Ludmila se enteró de los gulags en Estados Unidos cuando se fue a vivir con su marido. Los libros o diarios que mostraban la realidad estaban prohibidos en Rusia. En Rusia era un secreto de Estado, nadie sabía por qué la gente desaparecía en su momento. La primera vez que escuchó acerca de las necesidades sociales de dichos campos de concentración y las atrocidades que se llevaban a cabo fue por parte de su marido. Leyó sobre los gulags cuando encontró libros en América. Me explicó que las librerías en Rusia sólo vendían libros del partido comunista.

Le pregunté, sólo para que quede grabado, qué pasaba en los gulags. Me relató que comenzaron a funcionar apenas Stalin tomó el poder. En el medio de la noche te arrestaban y te torturaban. Mayoritariamente eran presos políticos o gente con diferentes puntos de vista. “Los necesitaban para suprimir a aquellos que pensaban distinto o tenían disidencias” me dijo. Muchos fueron ejecutados. Cuando ella nació, los campos de concentración ya no operaban, pero su familia los sufrió mucho.

Me enseñó un chiste ruso: Dos prisioneros están detenidos y uno le dice al otro, “¿Vos qué hiciste?” Le responde: “Nada”. Y el otro contesta «No puede ser, por hacer nada te dan pena de 20 años, a vos te dieron pena de muerte». De gracia no tiene nada.

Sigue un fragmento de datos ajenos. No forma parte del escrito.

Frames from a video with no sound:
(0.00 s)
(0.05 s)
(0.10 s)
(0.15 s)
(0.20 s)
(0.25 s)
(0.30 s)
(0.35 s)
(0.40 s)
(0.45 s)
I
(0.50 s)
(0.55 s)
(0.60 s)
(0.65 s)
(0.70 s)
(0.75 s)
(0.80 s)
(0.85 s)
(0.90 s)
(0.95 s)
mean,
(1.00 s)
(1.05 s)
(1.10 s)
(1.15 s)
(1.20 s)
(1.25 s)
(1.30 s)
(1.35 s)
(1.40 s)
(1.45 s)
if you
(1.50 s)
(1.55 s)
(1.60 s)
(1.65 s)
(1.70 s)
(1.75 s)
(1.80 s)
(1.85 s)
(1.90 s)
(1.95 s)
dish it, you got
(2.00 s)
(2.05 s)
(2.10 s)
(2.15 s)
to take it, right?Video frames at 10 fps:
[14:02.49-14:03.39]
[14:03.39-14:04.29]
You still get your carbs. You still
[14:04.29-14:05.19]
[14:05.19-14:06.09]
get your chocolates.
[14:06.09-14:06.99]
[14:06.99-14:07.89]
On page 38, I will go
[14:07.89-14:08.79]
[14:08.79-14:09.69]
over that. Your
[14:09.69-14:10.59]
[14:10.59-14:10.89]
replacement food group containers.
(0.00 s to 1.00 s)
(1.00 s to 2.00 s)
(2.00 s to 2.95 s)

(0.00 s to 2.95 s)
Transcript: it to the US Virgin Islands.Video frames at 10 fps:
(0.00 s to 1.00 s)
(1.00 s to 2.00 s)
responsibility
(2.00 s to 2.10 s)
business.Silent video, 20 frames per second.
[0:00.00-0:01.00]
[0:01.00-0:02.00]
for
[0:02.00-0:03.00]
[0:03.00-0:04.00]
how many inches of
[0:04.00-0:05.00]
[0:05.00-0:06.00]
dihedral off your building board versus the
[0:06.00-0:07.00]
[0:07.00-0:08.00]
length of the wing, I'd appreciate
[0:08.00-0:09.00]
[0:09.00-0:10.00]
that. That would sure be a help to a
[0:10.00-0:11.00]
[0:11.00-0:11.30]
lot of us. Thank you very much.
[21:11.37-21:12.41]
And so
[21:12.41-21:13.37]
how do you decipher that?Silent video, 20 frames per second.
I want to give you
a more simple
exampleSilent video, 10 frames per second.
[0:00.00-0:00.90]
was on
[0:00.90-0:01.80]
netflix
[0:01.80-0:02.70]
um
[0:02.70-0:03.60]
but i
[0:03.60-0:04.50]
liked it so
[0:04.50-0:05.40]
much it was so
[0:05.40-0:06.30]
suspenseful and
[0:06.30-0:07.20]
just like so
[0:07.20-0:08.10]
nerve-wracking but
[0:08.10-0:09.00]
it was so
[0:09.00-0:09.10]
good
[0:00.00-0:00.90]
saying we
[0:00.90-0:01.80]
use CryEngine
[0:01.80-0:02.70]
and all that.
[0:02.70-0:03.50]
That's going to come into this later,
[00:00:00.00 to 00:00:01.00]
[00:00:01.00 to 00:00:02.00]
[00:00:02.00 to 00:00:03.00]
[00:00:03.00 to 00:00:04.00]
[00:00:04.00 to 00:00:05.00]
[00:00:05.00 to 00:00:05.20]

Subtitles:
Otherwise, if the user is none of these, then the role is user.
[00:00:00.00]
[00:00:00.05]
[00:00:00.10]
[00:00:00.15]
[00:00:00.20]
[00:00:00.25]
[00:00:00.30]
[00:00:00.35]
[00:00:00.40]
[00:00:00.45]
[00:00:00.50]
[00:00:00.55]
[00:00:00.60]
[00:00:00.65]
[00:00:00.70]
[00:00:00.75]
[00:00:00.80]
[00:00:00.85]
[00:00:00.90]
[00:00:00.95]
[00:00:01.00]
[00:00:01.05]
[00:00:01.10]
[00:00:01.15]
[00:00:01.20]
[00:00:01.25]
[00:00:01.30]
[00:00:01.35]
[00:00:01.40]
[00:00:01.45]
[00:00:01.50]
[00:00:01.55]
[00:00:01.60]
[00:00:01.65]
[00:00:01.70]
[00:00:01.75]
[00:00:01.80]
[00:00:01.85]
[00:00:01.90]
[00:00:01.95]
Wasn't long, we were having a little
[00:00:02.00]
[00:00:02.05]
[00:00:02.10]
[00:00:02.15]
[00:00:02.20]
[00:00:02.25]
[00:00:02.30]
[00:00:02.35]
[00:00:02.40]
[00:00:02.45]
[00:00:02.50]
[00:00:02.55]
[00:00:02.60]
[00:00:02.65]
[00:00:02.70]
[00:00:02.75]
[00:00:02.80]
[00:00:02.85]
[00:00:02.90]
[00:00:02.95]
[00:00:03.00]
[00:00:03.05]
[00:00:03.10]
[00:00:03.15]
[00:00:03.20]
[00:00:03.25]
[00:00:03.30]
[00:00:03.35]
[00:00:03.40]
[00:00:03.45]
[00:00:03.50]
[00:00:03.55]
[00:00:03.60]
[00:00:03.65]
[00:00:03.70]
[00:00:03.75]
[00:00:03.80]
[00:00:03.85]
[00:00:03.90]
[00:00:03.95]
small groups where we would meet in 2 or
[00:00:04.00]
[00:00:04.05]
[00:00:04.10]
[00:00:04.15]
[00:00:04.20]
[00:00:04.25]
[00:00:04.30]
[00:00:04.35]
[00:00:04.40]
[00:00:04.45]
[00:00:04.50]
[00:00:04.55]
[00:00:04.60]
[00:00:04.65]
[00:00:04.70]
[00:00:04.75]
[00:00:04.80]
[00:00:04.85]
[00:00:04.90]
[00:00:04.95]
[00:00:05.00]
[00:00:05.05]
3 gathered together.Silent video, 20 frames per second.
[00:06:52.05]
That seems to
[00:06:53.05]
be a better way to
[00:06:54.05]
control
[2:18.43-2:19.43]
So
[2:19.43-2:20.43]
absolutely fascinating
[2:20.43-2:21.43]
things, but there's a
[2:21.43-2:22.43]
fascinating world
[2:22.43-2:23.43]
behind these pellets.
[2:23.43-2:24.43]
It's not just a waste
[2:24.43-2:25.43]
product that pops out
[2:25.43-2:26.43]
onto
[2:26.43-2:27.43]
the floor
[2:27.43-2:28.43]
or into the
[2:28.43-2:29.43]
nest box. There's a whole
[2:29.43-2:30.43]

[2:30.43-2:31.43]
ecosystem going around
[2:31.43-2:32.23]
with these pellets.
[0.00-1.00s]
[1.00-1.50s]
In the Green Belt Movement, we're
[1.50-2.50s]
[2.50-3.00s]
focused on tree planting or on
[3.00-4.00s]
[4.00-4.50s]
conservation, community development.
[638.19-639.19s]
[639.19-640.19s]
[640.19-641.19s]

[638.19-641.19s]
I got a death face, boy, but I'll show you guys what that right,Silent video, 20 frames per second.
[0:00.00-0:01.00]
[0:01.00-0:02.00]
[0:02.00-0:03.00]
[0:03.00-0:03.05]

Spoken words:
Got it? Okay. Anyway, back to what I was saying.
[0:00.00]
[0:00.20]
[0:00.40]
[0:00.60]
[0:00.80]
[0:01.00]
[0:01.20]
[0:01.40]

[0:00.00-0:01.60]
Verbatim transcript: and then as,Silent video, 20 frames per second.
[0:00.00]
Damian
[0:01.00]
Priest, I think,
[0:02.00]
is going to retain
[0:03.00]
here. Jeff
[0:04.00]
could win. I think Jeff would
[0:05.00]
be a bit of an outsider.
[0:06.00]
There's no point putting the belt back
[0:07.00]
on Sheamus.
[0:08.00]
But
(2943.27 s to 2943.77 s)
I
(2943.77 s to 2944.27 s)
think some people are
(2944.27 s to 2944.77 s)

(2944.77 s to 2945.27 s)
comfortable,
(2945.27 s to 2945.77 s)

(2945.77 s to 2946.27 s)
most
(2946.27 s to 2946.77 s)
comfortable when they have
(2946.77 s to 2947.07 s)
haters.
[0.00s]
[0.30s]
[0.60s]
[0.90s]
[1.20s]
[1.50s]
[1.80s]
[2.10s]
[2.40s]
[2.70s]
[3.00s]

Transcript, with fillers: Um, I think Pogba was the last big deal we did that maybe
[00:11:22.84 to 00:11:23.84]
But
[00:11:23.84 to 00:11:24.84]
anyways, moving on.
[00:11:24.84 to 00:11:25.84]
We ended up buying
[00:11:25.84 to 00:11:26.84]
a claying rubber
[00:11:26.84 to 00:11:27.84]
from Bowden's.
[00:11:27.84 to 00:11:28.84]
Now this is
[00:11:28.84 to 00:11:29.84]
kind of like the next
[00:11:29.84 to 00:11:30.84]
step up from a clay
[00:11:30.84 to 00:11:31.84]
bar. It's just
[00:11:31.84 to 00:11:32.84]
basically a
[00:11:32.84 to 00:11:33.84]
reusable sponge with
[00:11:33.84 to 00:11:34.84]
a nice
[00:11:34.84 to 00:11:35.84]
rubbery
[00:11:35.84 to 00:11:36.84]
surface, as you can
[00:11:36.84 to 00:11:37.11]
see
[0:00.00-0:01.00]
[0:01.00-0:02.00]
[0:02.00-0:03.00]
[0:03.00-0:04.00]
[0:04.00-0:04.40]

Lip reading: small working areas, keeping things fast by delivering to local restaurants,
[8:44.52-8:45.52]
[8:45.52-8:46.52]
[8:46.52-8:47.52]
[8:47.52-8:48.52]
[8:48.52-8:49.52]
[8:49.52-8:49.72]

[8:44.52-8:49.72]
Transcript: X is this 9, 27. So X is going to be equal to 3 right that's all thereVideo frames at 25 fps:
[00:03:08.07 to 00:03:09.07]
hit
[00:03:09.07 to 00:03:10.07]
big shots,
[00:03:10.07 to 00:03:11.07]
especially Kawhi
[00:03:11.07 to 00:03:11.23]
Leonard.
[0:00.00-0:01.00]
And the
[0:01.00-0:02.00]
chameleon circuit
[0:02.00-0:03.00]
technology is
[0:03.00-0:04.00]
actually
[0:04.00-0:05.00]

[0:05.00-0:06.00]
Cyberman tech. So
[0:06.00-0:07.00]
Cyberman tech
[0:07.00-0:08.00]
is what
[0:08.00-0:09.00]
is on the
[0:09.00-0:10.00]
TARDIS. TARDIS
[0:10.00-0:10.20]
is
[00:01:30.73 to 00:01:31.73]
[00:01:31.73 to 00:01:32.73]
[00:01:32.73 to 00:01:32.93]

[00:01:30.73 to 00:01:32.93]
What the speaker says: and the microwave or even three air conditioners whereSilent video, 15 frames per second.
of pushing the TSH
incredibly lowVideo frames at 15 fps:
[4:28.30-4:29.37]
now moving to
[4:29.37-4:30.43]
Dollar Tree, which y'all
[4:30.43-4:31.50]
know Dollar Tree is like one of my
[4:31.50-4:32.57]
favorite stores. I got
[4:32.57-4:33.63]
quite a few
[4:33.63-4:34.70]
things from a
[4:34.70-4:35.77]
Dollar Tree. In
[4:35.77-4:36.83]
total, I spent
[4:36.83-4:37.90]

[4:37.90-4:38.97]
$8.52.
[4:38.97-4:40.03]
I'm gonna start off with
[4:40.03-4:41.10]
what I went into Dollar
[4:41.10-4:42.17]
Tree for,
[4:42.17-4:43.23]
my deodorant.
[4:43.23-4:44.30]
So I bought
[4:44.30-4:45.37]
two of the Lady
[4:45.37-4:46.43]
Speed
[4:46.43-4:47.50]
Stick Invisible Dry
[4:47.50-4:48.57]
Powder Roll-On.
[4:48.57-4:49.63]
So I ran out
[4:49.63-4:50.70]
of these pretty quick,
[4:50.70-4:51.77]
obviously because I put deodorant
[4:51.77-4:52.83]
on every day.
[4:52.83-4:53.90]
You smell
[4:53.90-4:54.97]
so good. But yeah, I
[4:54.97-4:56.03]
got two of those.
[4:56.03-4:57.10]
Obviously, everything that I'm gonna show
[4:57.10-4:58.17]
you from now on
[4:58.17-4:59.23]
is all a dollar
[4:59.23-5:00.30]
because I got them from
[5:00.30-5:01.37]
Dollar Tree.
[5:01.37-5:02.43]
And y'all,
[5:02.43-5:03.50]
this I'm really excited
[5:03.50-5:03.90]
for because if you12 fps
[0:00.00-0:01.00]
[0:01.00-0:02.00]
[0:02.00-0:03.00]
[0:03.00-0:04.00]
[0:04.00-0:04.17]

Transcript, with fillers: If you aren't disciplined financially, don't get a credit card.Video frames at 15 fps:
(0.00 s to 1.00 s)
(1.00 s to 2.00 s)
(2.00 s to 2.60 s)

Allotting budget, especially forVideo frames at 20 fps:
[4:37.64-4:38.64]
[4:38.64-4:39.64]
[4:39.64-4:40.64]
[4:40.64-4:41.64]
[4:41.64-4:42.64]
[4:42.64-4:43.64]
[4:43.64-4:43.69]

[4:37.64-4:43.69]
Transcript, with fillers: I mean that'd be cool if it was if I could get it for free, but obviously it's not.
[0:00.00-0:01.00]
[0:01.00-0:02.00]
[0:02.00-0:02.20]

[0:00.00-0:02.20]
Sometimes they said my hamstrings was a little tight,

Con respecto a la educación, ésta estaba totalmente tomada por el Gobierno, llena de propaganda y politizada. Los libros con los que estudiaban eran del partido comunista. Era un gobierno muy autoritario y el régimen de conducta era muy estricto. Debías seguir el lineamiento que el partido le daba a cada materia

Para ir cerrando la entrevista, le pregunté qué es lo peor del comunismo, me respondió: «Lo peor del comunismo no fue comer pan y manteca, con eso se puede sobrevivir.  Lo peor fue vivir mi infancia y adolescencia con miedo, tenía que fingir que vivía bien para vivir en paz». Después le pregunté qué le diría a una persona de 20 años que pregona comunismo. Se tomó cinco segundos de pausa y se le llenaron los ojos de lágrimas. «No se lo deseo ni a mi enemigo. No existe el buen comunismo». Luego continuó: “Puedes idealizarlo, pero cuando te toca vivirlo…”. Hubo un frío silencio en el salón, después Ludmila repitió: “No se lo deseo ni a mi enemigo”

Para Ludmila, su infancia y adolescencia bajo el comunismo sigue siendo una herida abierta. Y hablar con ella de esto la hizo sangrar. Ludmila cerró con voz entrecortada y casi en lágrimas: «El comunismo es la violación de la mente humana».

Por Juan Manuel Redolfi, estudiante de Licenciatura en Economía en la Facultad de Ciencias Económicas y Estadísticas de la Universidad Nacional de Rosario y coordinador de Grupo Joven de la Fundación Libertad.